__Given information__:
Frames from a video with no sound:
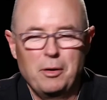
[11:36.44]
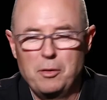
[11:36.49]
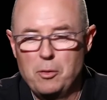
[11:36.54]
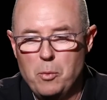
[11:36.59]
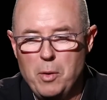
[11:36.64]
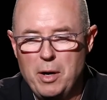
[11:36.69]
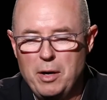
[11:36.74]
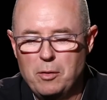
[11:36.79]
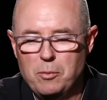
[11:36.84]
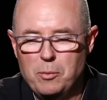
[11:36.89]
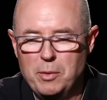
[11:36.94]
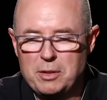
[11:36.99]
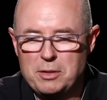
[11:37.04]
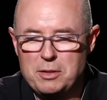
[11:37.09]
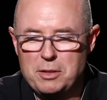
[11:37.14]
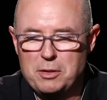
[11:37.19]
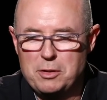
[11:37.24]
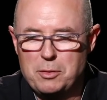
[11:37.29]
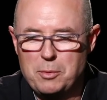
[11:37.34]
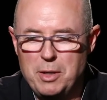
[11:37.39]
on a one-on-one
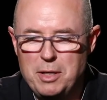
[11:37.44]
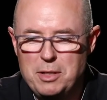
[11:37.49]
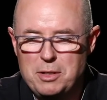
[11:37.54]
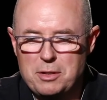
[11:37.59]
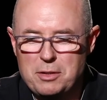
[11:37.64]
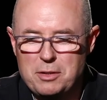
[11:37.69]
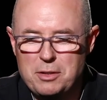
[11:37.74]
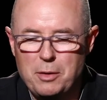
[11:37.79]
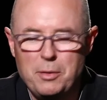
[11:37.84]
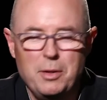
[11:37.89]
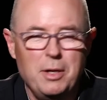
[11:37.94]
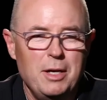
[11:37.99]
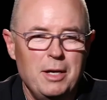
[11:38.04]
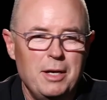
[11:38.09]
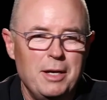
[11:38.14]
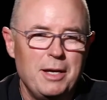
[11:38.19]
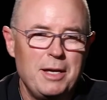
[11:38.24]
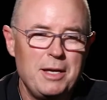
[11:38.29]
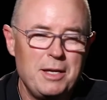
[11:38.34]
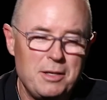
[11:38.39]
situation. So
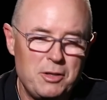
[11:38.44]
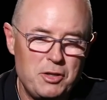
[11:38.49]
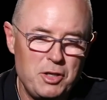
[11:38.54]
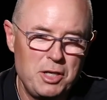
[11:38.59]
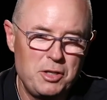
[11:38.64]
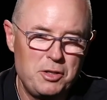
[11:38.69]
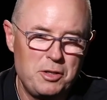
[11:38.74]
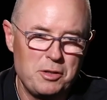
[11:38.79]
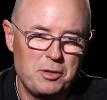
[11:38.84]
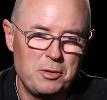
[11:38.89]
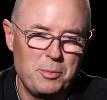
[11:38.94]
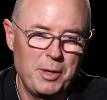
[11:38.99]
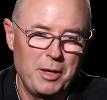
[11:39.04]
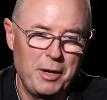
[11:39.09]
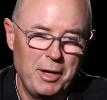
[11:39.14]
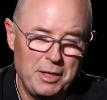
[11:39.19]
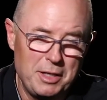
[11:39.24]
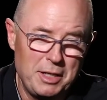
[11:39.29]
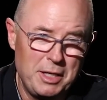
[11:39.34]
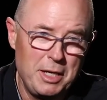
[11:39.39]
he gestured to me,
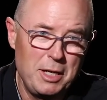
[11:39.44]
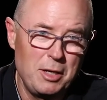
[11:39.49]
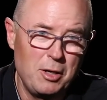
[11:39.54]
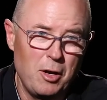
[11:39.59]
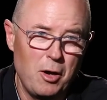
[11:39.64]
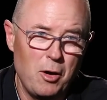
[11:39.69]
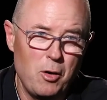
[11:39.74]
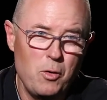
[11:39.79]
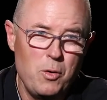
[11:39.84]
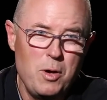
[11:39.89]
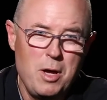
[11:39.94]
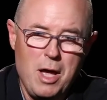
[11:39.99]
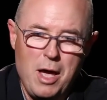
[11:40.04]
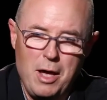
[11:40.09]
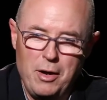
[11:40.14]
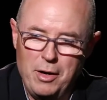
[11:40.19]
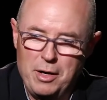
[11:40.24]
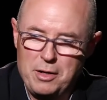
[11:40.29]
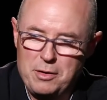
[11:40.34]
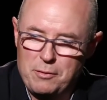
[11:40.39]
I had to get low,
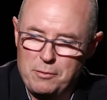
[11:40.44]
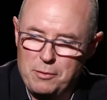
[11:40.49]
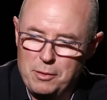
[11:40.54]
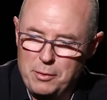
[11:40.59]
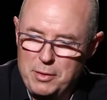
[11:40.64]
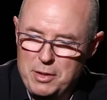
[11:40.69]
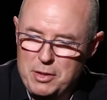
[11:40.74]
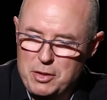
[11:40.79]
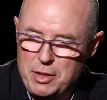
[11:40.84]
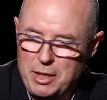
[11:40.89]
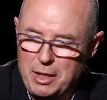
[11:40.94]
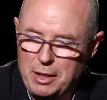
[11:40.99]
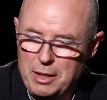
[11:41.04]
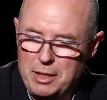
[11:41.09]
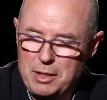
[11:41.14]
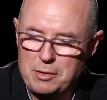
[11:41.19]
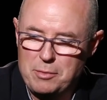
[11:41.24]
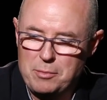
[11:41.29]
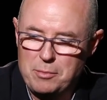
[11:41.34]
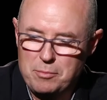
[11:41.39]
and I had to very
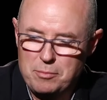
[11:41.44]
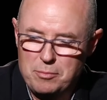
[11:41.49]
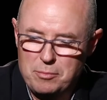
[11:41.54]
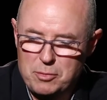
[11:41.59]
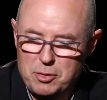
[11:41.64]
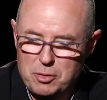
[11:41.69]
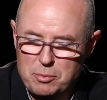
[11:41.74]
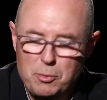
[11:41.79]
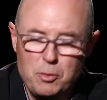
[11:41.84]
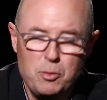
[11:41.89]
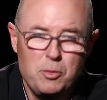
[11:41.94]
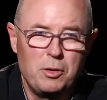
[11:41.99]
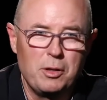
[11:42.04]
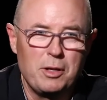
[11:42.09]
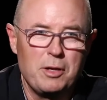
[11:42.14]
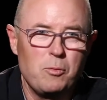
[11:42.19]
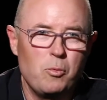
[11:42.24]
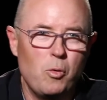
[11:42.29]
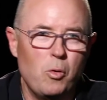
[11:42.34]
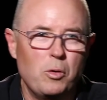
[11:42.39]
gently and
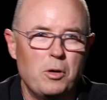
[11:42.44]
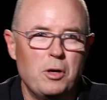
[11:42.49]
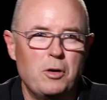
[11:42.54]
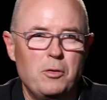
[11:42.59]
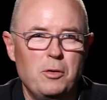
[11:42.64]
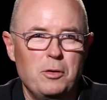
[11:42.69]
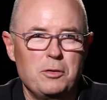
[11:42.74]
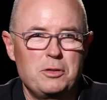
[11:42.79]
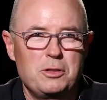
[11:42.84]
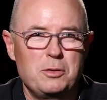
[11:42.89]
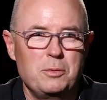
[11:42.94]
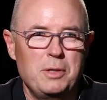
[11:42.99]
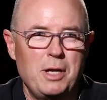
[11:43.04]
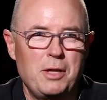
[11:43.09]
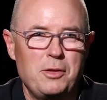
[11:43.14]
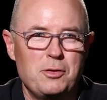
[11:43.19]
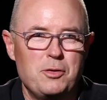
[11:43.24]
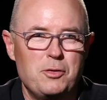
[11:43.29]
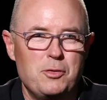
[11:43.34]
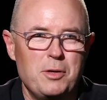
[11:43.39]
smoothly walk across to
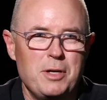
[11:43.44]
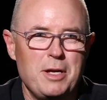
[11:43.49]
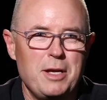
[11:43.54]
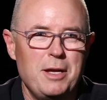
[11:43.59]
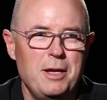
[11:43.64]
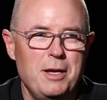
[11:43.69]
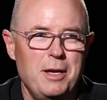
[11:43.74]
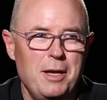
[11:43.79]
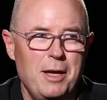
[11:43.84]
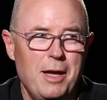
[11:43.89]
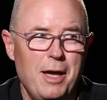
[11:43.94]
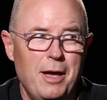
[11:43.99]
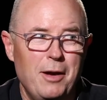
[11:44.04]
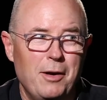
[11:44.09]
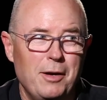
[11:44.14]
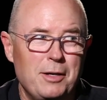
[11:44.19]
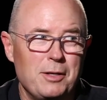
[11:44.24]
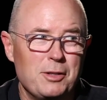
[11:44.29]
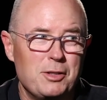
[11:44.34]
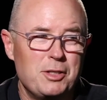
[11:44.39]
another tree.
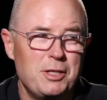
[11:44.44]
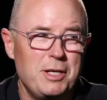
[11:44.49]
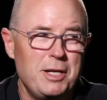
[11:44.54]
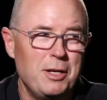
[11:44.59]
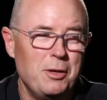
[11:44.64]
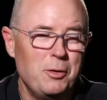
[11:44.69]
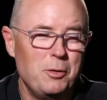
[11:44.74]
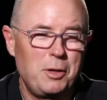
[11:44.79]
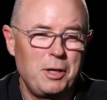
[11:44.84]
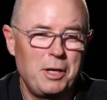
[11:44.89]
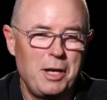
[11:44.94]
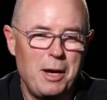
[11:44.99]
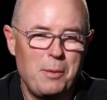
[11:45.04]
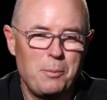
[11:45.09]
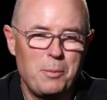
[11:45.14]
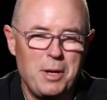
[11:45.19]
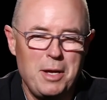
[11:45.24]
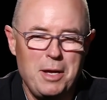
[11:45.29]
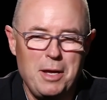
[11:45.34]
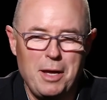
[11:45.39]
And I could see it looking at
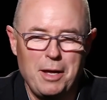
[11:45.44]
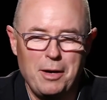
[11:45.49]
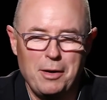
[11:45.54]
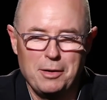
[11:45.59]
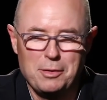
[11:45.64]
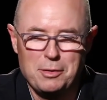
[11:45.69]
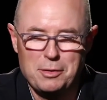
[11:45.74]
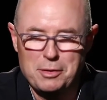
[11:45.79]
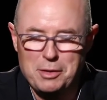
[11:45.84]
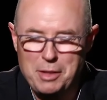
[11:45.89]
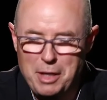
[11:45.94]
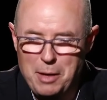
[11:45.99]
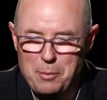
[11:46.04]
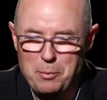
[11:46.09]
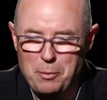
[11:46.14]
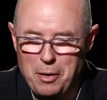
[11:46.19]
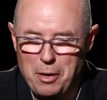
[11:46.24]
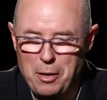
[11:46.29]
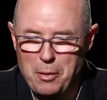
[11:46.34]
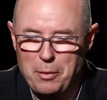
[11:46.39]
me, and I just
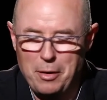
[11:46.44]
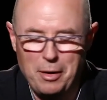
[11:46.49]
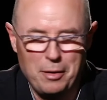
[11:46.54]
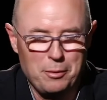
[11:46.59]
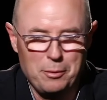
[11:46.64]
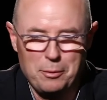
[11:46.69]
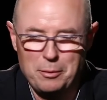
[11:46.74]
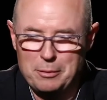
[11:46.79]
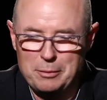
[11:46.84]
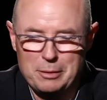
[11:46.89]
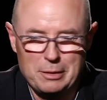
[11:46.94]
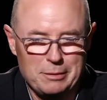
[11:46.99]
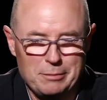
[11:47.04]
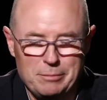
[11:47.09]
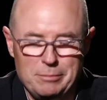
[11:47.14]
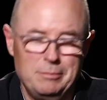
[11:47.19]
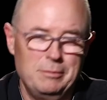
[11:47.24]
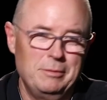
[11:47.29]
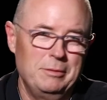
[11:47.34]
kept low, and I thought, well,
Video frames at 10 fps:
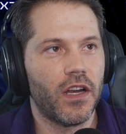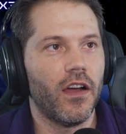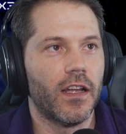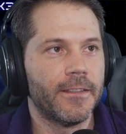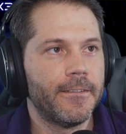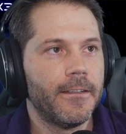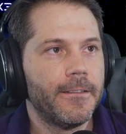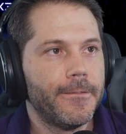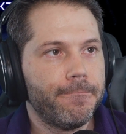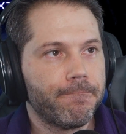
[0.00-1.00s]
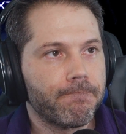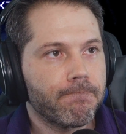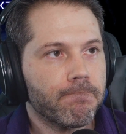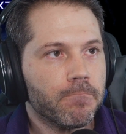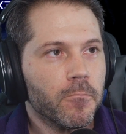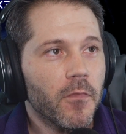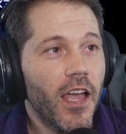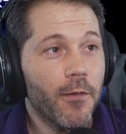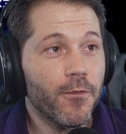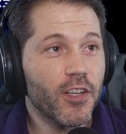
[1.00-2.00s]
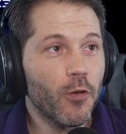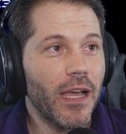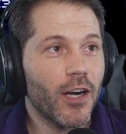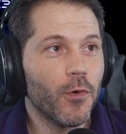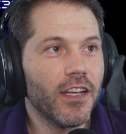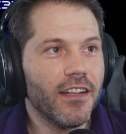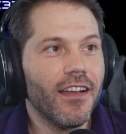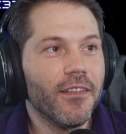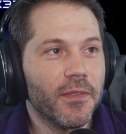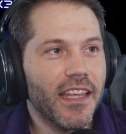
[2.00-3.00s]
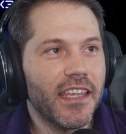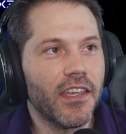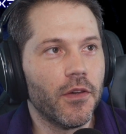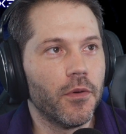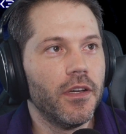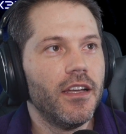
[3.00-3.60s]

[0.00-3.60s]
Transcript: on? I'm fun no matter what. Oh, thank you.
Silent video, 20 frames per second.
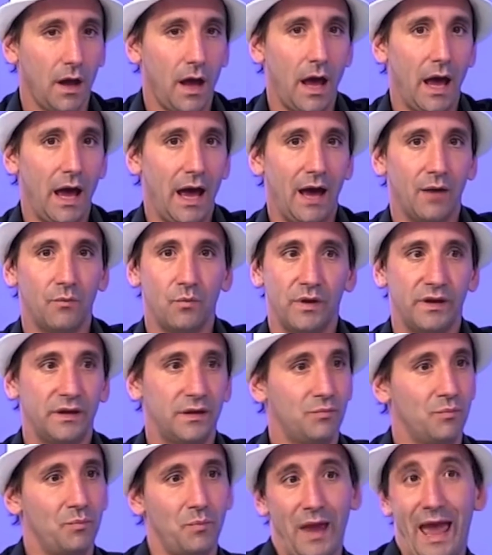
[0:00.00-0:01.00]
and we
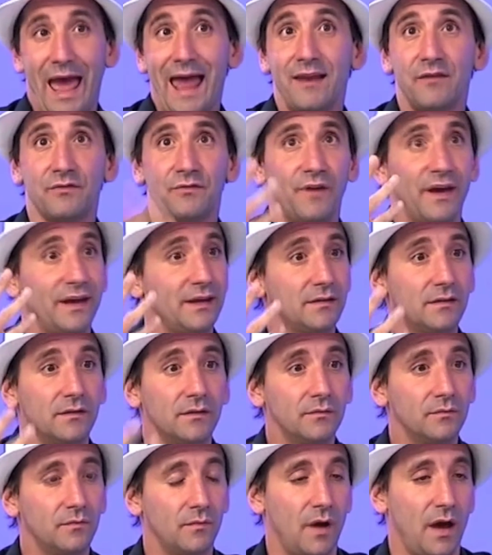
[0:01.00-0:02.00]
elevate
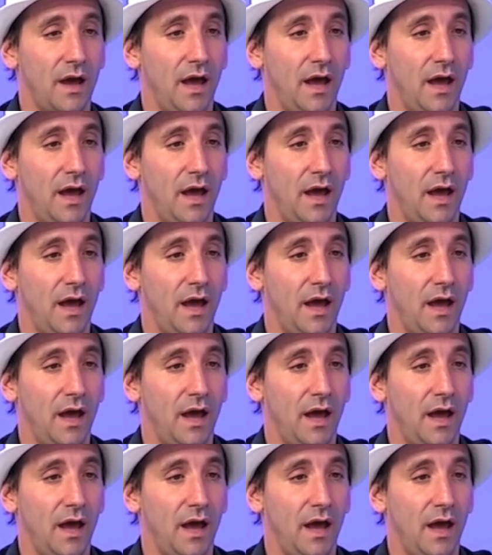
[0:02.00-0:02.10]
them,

__Instructions to follow__: All of the data above should be transcribed verbatim, with pictures omitted.

__Answer section__:
Frames from a video with no sound:
[11:36.44]
[11:36.49]
[11:36.54]
[11:36.59]
[11:36.64]
[11:36.69]
[11:36.74]
[11:36.79]
[11:36.84]
[11:36.89]
[11:36.94]
[11:36.99]
[11:37.04]
[11:37.09]
[11:37.14]
[11:37.19]
[11:37.24]
[11:37.29]
[11:37.34]
[11:37.39]
on a one-on-one
[11:37.44]
[11:37.49]
[11:37.54]
[11:37.59]
[11:37.64]
[11:37.69]
[11:37.74]
[11:37.79]
[11:37.84]
[11:37.89]
[11:37.94]
[11:37.99]
[11:38.04]
[11:38.09]
[11:38.14]
[11:38.19]
[11:38.24]
[11:38.29]
[11:38.34]
[11:38.39]
situation. So
[11:38.44]
[11:38.49]
[11:38.54]
[11:38.59]
[11:38.64]
[11:38.69]
[11:38.74]
[11:38.79]
[11:38.84]
[11:38.89]
[11:38.94]
[11:38.99]
[11:39.04]
[11:39.09]
[11:39.14]
[11:39.19]
[11:39.24]
[11:39.29]
[11:39.34]
[11:39.39]
he gestured to me,
[11:39.44]
[11:39.49]
[11:39.54]
[11:39.59]
[11:39.64]
[11:39.69]
[11:39.74]
[11:39.79]
[11:39.84]
[11:39.89]
[11:39.94]
[11:39.99]
[11:40.04]
[11:40.09]
[11:40.14]
[11:40.19]
[11:40.24]
[11:40.29]
[11:40.34]
[11:40.39]
I had to get low,
[11:40.44]
[11:40.49]
[11:40.54]
[11:40.59]
[11:40.64]
[11:40.69]
[11:40.74]
[11:40.79]
[11:40.84]
[11:40.89]
[11:40.94]
[11:40.99]
[11:41.04]
[11:41.09]
[11:41.14]
[11:41.19]
[11:41.24]
[11:41.29]
[11:41.34]
[11:41.39]
and I had to very
[11:41.44]
[11:41.49]
[11:41.54]
[11:41.59]
[11:41.64]
[11:41.69]
[11:41.74]
[11:41.79]
[11:41.84]
[11:41.89]
[11:41.94]
[11:41.99]
[11:42.04]
[11:42.09]
[11:42.14]
[11:42.19]
[11:42.24]
[11:42.29]
[11:42.34]
[11:42.39]
gently and
[11:42.44]
[11:42.49]
[11:42.54]
[11:42.59]
[11:42.64]
[11:42.69]
[11:42.74]
[11:42.79]
[11:42.84]
[11:42.89]
[11:42.94]
[11:42.99]
[11:43.04]
[11:43.09]
[11:43.14]
[11:43.19]
[11:43.24]
[11:43.29]
[11:43.34]
[11:43.39]
smoothly walk across to
[11:43.44]
[11:43.49]
[11:43.54]
[11:43.59]
[11:43.64]
[11:43.69]
[11:43.74]
[11:43.79]
[11:43.84]
[11:43.89]
[11:43.94]
[11:43.99]
[11:44.04]
[11:44.09]
[11:44.14]
[11:44.19]
[11:44.24]
[11:44.29]
[11:44.34]
[11:44.39]
another tree.
[11:44.44]
[11:44.49]
[11:44.54]
[11:44.59]
[11:44.64]
[11:44.69]
[11:44.74]
[11:44.79]
[11:44.84]
[11:44.89]
[11:44.94]
[11:44.99]
[11:45.04]
[11:45.09]
[11:45.14]
[11:45.19]
[11:45.24]
[11:45.29]
[11:45.34]
[11:45.39]
And I could see it looking at
[11:45.44]
[11:45.49]
[11:45.54]
[11:45.59]
[11:45.64]
[11:45.69]
[11:45.74]
[11:45.79]
[11:45.84]
[11:45.89]
[11:45.94]
[11:45.99]
[11:46.04]
[11:46.09]
[11:46.14]
[11:46.19]
[11:46.24]
[11:46.29]
[11:46.34]
[11:46.39]
me, and I just
[11:46.44]
[11:46.49]
[11:46.54]
[11:46.59]
[11:46.64]
[11:46.69]
[11:46.74]
[11:46.79]
[11:46.84]
[11:46.89]
[11:46.94]
[11:46.99]
[11:47.04]
[11:47.09]
[11:47.14]
[11:47.19]
[11:47.24]
[11:47.29]
[11:47.34]
kept low, and I thought, well,
Video frames at 10 fps:
[0.00-1.00s]
[1.00-2.00s]
[2.00-3.00s]
[3.00-3.60s]

[0.00-3.60s]
Transcript: on? I'm fun no matter what. Oh, thank you.
Silent video, 20 frames per second.
[0:00.00-0:01.00]
and we
[0:01.00-0:02.00]
elevate
[0:02.00-0:02.10]
them,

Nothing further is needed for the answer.